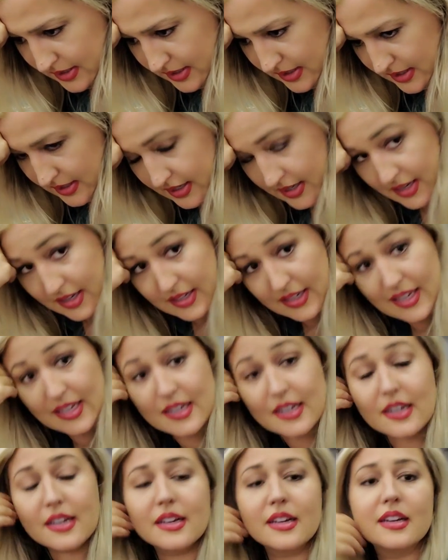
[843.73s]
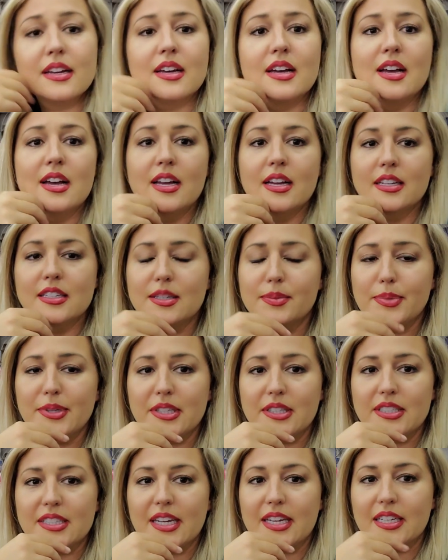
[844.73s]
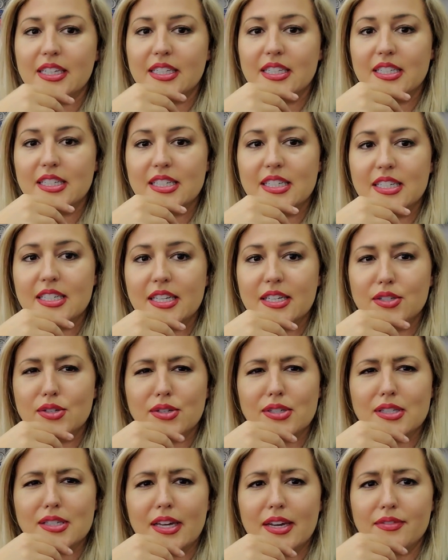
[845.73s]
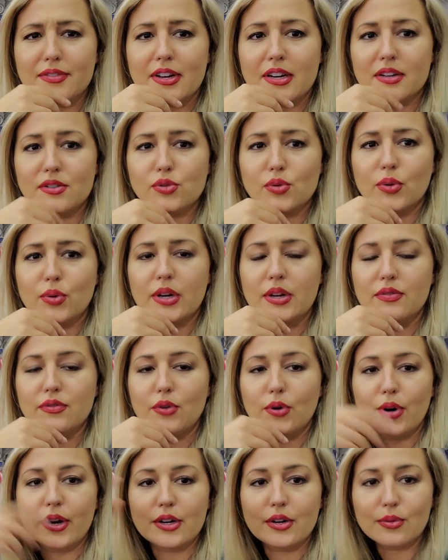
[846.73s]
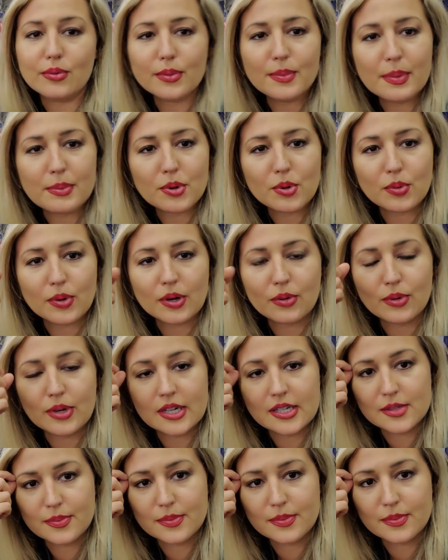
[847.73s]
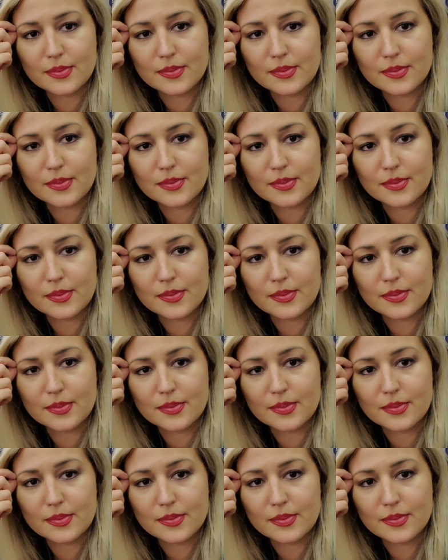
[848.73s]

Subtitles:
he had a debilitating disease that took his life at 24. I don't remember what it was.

◇ ◇ ◇

- _Your objective_: Set each line of the records down again exactly as it reads. Omit the pictures.

- _Solution to the problem_:
[843.73s]
[844.73s]
[845.73s]
[846.73s]
[847.73s]
[848.73s]

Subtitles:
he had a debilitating disease that took his life at 24. I don't remember what it was.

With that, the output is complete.